Earth Planets Space, Vol. 56 (No. 12), pp. 1201-1207, 2004
T. Ohtani1, N. Shigematsu2, K. Fujimoto3, T. Tomita4, H. Iwano5
1Department of Civil Engineering, Gifu University, Yanagido 1-1, Gifu, Gifu 501-1193, Japan
2Geological Survey of Japan, AIST, Central 7, 1-1-1 Higashi, Tsukuba, Ibaraki 305-8567, Japan
3Faculty of Education, Tokyo Gakugei University, 4-1-1 NukuiKita-machi, Koganei-city, Tokyo 184-8501, Japan
4Institute of Geoscience, University of Tsukuba, Tsukuba, Ibaraki 305-8571, Japan
5Kyoto Fission-Track Co., Ltd., 44-4 Minamitajiri-cho, Omiya, Kita-ku, Kyoto 603-8832, Japan
(Received June 9, 2004; Revised November 25, 2004; Accepted December 3, 2004)
K-Ar ages and fission-track ages of granitic rocks in the Hatagawa Fault Zone (HFZ), NE Japan were measured to examine the cooling history of the HFZ. The HFZ is an NNW-SSE trending fault zone in the Cretaceous granitic rocks, and consists of a conspicuous cataclasite and two types of mylonite with a sinistral sense of shear. The cataclasite zone is NNW-SSE trending and continuous over at least 40 km with a maximum thickness of 100 m. One type of mylonite is low-T mylonite, which is mainly developed for a length of 6 km along the HFZ. The other is high-T mylonite, which is widely distributed in the HFZ. Most of K-Ar ages of hornblende and biotite from granitic rocks are about 110 Ma and show no obvious differences along the strike of the HFZ or among different granite bodies. This implies that the granitic rocks in the HFZ have a similar cooling history and cooled rapidly from closure temperature of hornblende to that of biotite.
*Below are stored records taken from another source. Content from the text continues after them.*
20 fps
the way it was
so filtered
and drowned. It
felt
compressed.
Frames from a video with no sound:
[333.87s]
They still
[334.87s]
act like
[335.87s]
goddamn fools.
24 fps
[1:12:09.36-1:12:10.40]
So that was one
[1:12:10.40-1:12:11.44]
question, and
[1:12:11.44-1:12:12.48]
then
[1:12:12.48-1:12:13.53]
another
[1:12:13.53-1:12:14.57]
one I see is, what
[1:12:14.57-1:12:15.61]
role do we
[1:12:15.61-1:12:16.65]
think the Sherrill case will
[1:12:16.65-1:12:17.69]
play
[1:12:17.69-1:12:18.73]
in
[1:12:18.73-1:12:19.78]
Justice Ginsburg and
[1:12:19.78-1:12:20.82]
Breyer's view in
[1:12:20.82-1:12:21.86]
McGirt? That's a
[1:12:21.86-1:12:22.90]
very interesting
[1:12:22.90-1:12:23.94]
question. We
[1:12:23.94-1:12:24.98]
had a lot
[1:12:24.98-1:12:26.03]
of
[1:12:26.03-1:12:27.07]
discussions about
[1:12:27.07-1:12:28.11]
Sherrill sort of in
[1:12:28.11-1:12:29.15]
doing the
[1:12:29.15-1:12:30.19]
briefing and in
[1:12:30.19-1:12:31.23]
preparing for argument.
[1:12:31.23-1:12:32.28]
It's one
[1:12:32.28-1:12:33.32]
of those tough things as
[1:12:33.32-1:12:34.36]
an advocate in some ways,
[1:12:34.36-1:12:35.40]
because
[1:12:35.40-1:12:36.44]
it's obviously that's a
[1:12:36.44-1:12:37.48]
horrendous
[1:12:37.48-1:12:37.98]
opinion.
Zircon fission-track analysis shows little possibility of reheating of the granitic rocks. This supports the formation of cataclasite and mylonite during the cooling of the granitic bodies. Fission-track ages of zircon and apatite from the samples in and near the areas where the low-T mylonite is developed are older than those for other areas. Infiltration of near-surface derived water into the low-T mylonite after plastic deformation may account for the accelerate cooling of granitic bodies.
Key words: Hatagawa Fault Zone, brittle-plastic deformation, K-Ar ages, fission-track ages.